● **Exercise**
Output every entry exactly, without any pictures.

● **Data section**
════

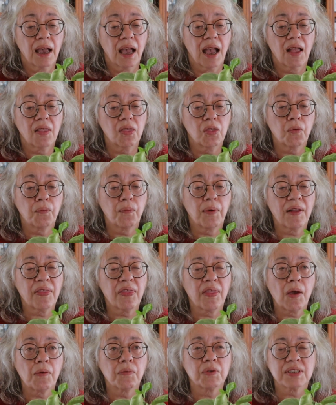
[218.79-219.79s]
and the
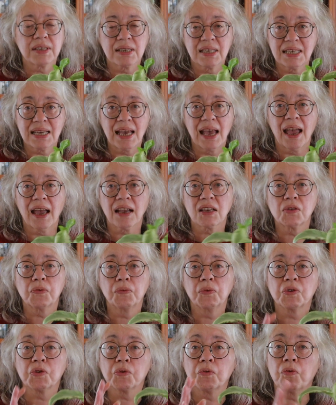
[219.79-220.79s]
one that was
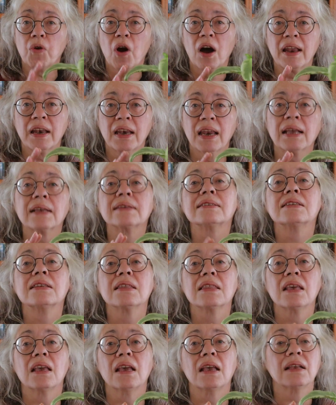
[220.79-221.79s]
attacked was right next to
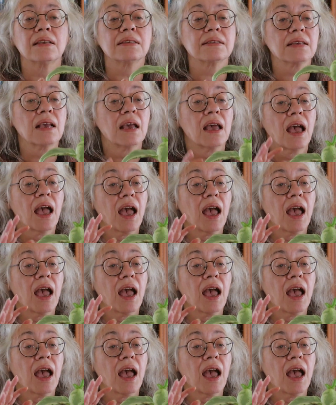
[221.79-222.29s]
this.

════

● **Response to the task**
[218.79-219.79s]
and the
[219.79-220.79s]
one that was
[220.79-221.79s]
attacked was right next to
[221.79-222.29s]
this.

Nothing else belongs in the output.